*ACTIVITY*. Restate all the data word for word and omit the pictures.

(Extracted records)
● ● ● ● ●

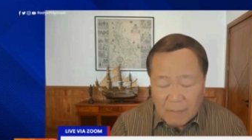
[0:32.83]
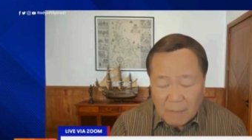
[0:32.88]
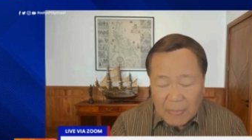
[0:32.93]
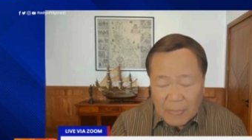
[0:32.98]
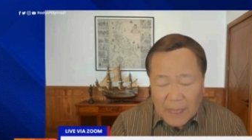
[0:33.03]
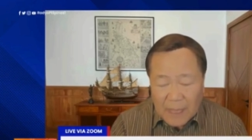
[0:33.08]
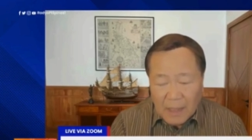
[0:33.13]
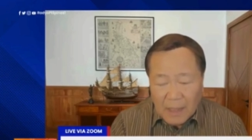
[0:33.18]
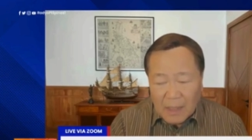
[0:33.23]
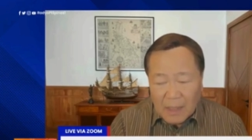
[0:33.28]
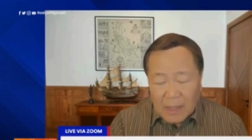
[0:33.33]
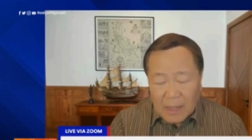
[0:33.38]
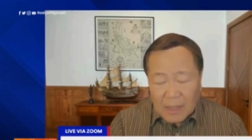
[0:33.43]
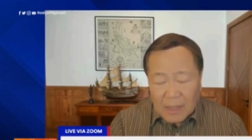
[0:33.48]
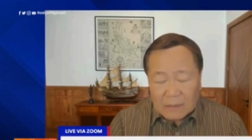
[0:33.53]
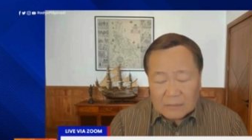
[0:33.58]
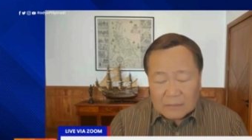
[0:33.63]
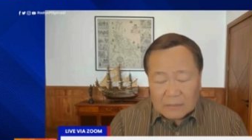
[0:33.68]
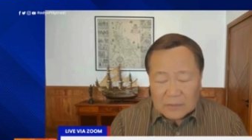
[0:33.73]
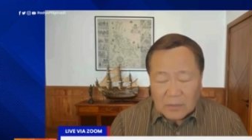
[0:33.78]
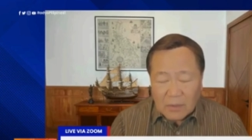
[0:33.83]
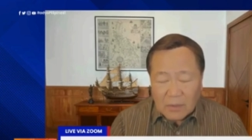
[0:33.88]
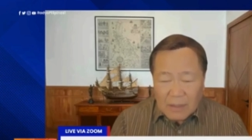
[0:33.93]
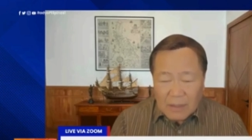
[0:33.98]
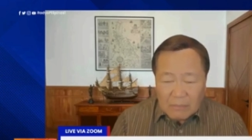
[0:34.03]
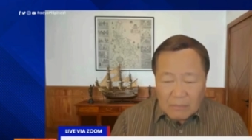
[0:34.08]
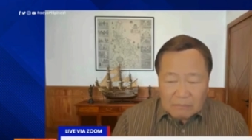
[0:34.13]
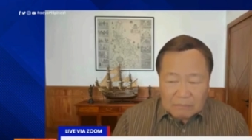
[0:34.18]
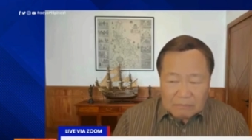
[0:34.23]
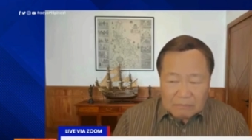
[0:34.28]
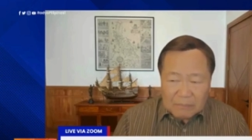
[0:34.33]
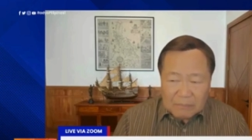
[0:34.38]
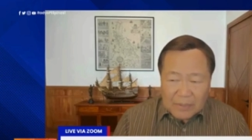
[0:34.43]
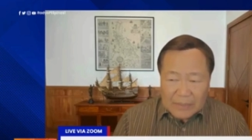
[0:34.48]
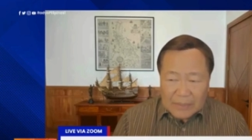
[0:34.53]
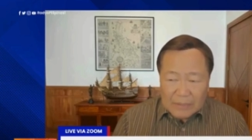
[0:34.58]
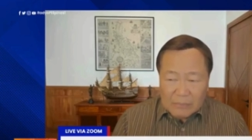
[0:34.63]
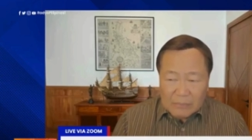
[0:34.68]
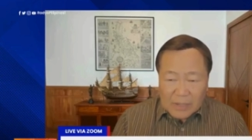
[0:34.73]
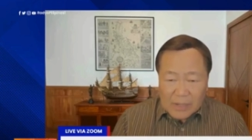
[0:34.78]
Uh, so ang pwede
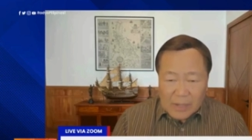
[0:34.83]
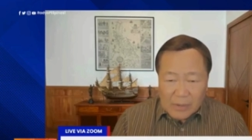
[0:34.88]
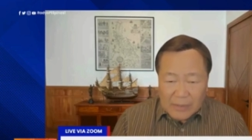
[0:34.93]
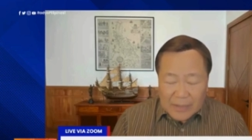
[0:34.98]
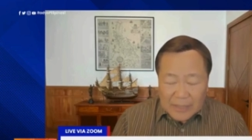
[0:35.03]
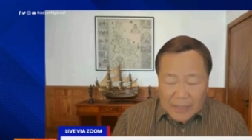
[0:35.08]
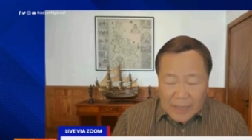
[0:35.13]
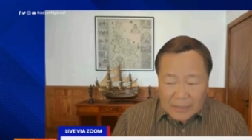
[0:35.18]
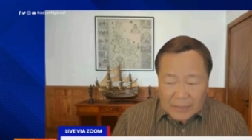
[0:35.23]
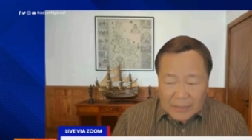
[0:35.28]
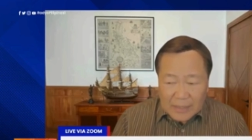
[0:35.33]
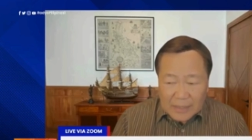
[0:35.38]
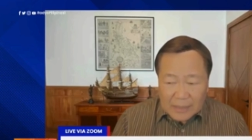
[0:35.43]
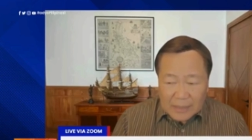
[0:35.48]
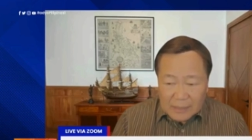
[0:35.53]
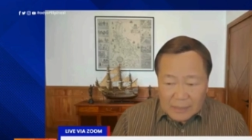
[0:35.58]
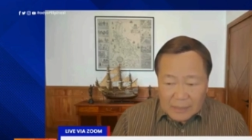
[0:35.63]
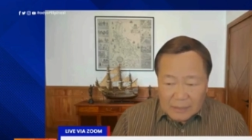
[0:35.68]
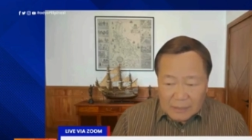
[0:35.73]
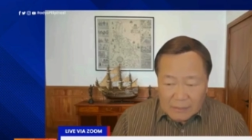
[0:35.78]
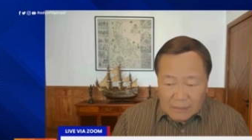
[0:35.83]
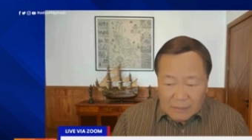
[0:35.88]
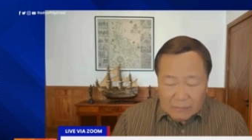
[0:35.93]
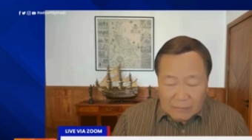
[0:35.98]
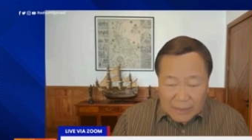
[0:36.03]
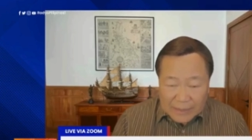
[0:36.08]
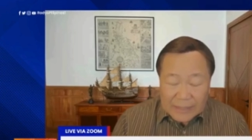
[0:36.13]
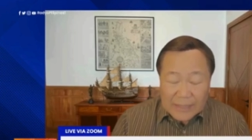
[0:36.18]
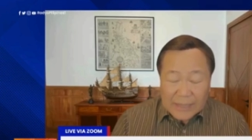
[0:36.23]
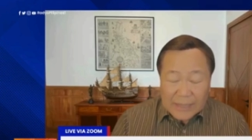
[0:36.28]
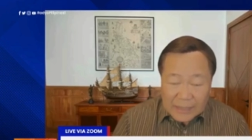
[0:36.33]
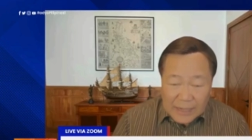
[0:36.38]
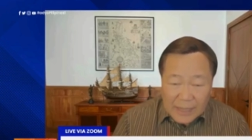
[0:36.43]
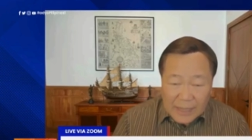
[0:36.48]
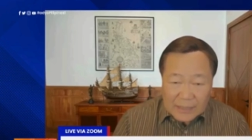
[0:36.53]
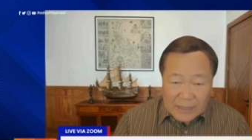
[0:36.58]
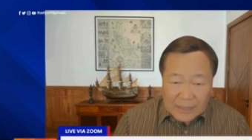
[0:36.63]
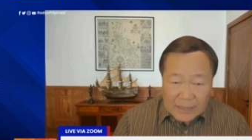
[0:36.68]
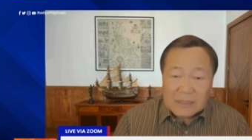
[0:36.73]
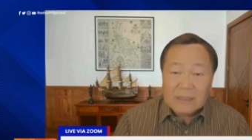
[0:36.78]
magawa natin, bantayan natin,
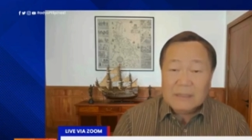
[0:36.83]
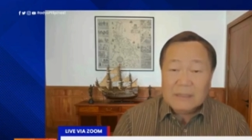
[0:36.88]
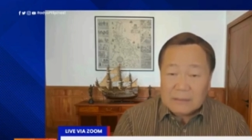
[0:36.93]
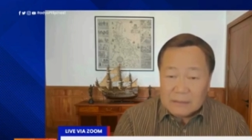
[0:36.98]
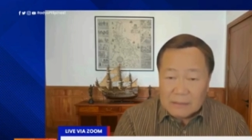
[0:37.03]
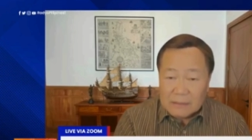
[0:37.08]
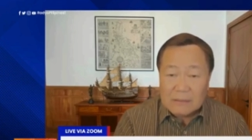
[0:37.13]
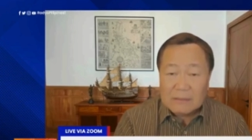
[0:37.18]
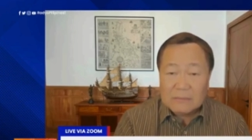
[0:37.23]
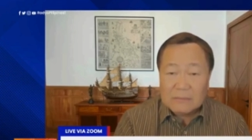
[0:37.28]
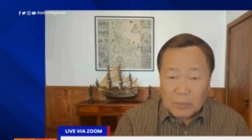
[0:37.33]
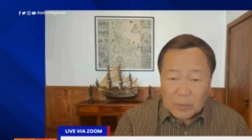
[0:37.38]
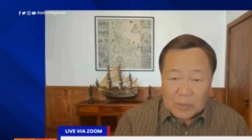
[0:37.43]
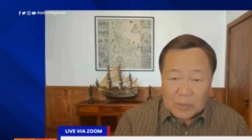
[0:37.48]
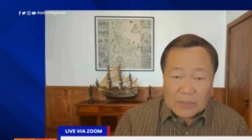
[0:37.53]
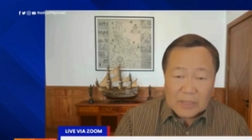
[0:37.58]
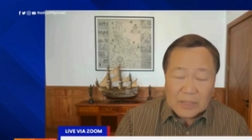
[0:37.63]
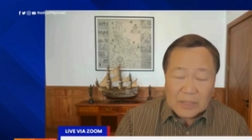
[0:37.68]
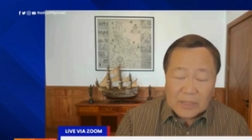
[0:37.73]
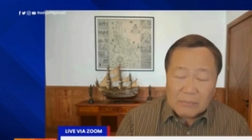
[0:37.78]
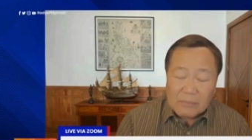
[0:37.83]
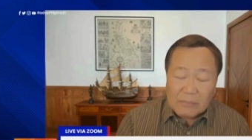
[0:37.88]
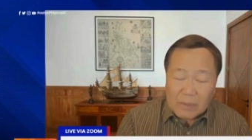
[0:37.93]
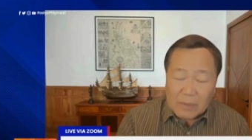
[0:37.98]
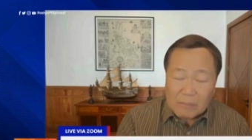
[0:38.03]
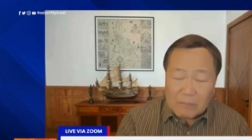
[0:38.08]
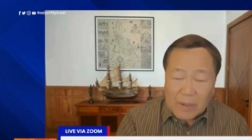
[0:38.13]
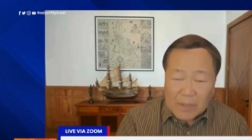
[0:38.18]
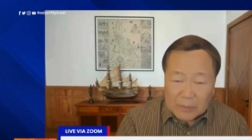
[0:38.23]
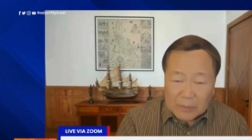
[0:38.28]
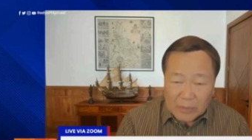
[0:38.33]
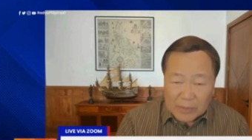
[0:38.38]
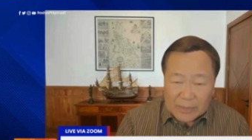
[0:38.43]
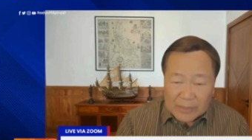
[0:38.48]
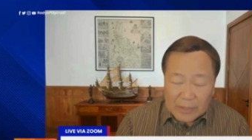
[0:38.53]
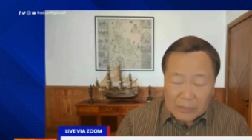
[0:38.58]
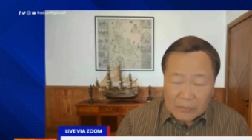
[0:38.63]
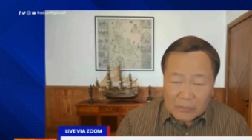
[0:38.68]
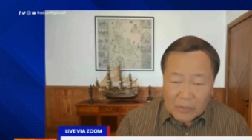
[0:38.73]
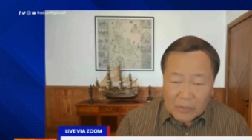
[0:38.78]
put the magbanwa there for
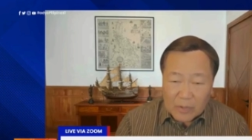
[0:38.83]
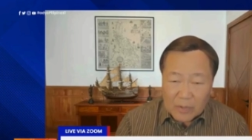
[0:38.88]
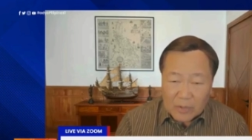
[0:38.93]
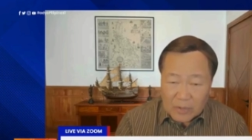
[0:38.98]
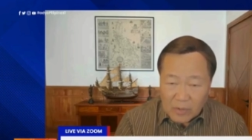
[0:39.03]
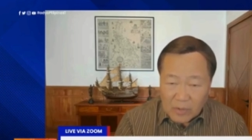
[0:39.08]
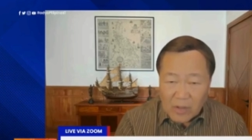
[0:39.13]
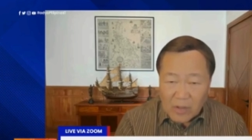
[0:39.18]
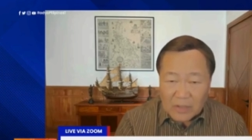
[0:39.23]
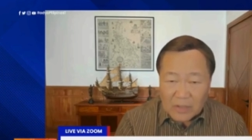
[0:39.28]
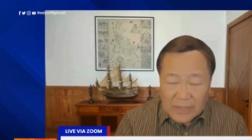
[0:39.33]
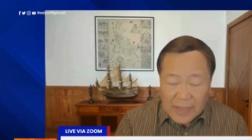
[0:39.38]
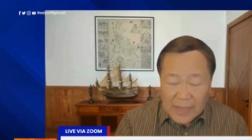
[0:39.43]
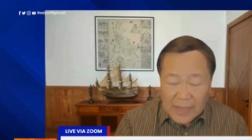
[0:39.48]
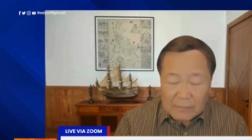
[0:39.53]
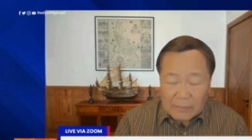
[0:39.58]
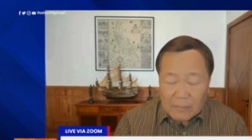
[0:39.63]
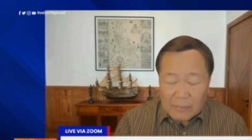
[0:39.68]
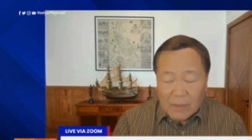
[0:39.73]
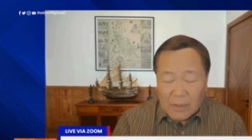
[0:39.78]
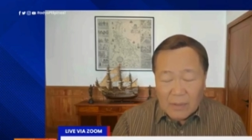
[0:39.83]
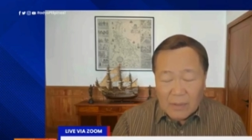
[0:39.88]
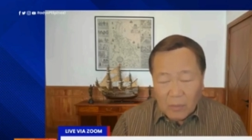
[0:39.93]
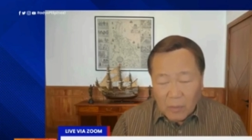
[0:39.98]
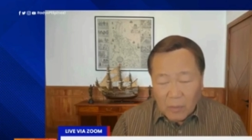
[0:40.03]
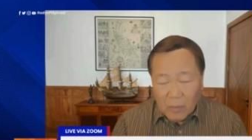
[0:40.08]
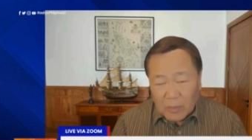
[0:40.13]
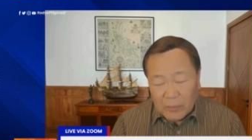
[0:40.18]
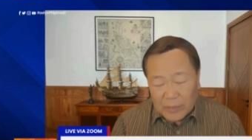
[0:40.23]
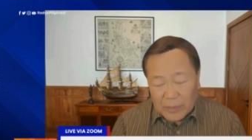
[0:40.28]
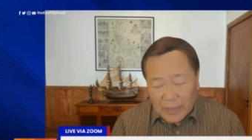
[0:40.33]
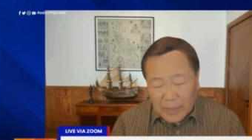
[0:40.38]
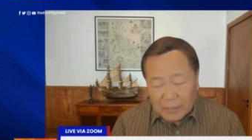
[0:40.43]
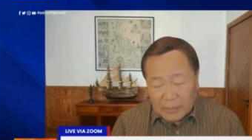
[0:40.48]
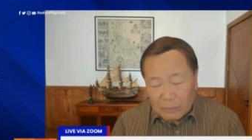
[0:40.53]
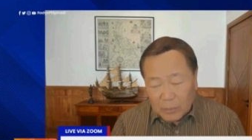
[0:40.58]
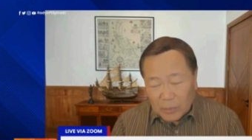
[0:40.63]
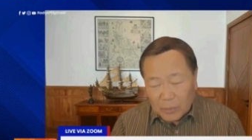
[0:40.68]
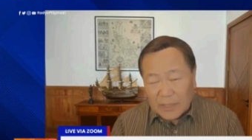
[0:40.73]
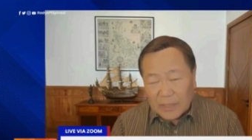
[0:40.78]
a long time or we can put
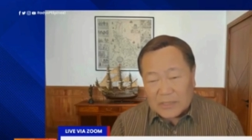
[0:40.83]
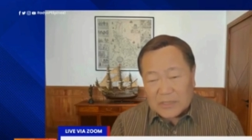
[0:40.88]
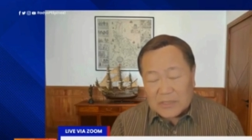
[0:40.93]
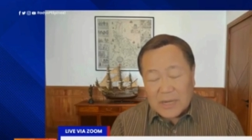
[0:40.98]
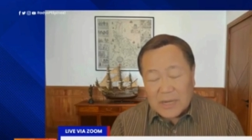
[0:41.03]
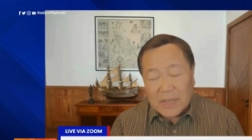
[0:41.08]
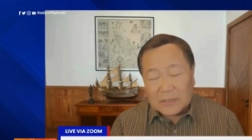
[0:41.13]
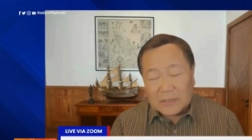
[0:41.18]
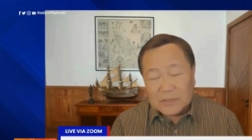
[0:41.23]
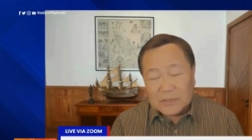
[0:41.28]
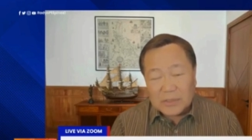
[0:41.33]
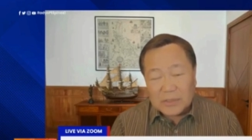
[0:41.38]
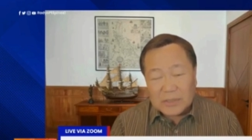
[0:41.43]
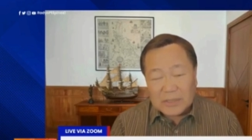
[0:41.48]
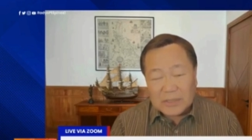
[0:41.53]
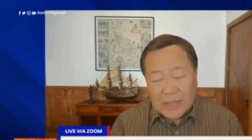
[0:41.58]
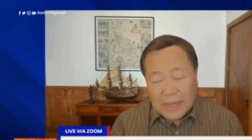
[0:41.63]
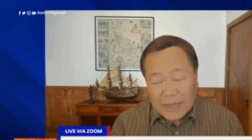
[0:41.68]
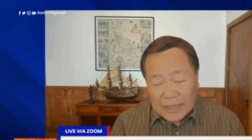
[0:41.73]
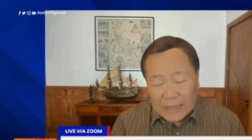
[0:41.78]
a structure dahil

● ● ● ● ●

*EXERCISE OUTPUT*.
[0:32.83]
[0:32.88]
[0:32.93]
[0:32.98]
[0:33.03]
[0:33.08]
[0:33.13]
[0:33.18]
[0:33.23]
[0:33.28]
[0:33.33]
[0:33.38]
[0:33.43]
[0:33.48]
[0:33.53]
[0:33.58]
[0:33.63]
[0:33.68]
[0:33.73]
[0:33.78]
[0:33.83]
[0:33.88]
[0:33.93]
[0:33.98]
[0:34.03]
[0:34.08]
[0:34.13]
[0:34.18]
[0:34.23]
[0:34.28]
[0:34.33]
[0:34.38]
[0:34.43]
[0:34.48]
[0:34.53]
[0:34.58]
[0:34.63]
[0:34.68]
[0:34.73]
[0:34.78]
Uh, so ang pwede
[0:34.83]
[0:34.88]
[0:34.93]
[0:34.98]
[0:35.03]
[0:35.08]
[0:35.13]
[0:35.18]
[0:35.23]
[0:35.28]
[0:35.33]
[0:35.38]
[0:35.43]
[0:35.48]
[0:35.53]
[0:35.58]
[0:35.63]
[0:35.68]
[0:35.73]
[0:35.78]
[0:35.83]
[0:35.88]
[0:35.93]
[0:35.98]
[0:36.03]
[0:36.08]
[0:36.13]
[0:36.18]
[0:36.23]
[0:36.28]
[0:36.33]
[0:36.38]
[0:36.43]
[0:36.48]
[0:36.53]
[0:36.58]
[0:36.63]
[0:36.68]
[0:36.73]
[0:36.78]
magawa natin, bantayan natin,
[0:36.83]
[0:36.88]
[0:36.93]
[0:36.98]
[0:37.03]
[0:37.08]
[0:37.13]
[0:37.18]
[0:37.23]
[0:37.28]
[0:37.33]
[0:37.38]
[0:37.43]
[0:37.48]
[0:37.53]
[0:37.58]
[0:37.63]
[0:37.68]
[0:37.73]
[0:37.78]
[0:37.83]
[0:37.88]
[0:37.93]
[0:37.98]
[0:38.03]
[0:38.08]
[0:38.13]
[0:38.18]
[0:38.23]
[0:38.28]
[0:38.33]
[0:38.38]
[0:38.43]
[0:38.48]
[0:38.53]
[0:38.58]
[0:38.63]
[0:38.68]
[0:38.73]
[0:38.78]
put the magbanwa there for
[0:38.83]
[0:38.88]
[0:38.93]
[0:38.98]
[0:39.03]
[0:39.08]
[0:39.13]
[0:39.18]
[0:39.23]
[0:39.28]
[0:39.33]
[0:39.38]
[0:39.43]
[0:39.48]
[0:39.53]
[0:39.58]
[0:39.63]
[0:39.68]
[0:39.73]
[0:39.78]
[0:39.83]
[0:39.88]
[0:39.93]
[0:39.98]
[0:40.03]
[0:40.08]
[0:40.13]
[0:40.18]
[0:40.23]
[0:40.28]
[0:40.33]
[0:40.38]
[0:40.43]
[0:40.48]
[0:40.53]
[0:40.58]
[0:40.63]
[0:40.68]
[0:40.73]
[0:40.78]
a long time or we can put
[0:40.83]
[0:40.88]
[0:40.93]
[0:40.98]
[0:41.03]
[0:41.08]
[0:41.13]
[0:41.18]
[0:41.23]
[0:41.28]
[0:41.33]
[0:41.38]
[0:41.43]
[0:41.48]
[0:41.53]
[0:41.58]
[0:41.63]
[0:41.68]
[0:41.73]
[0:41.78]
a structure dahil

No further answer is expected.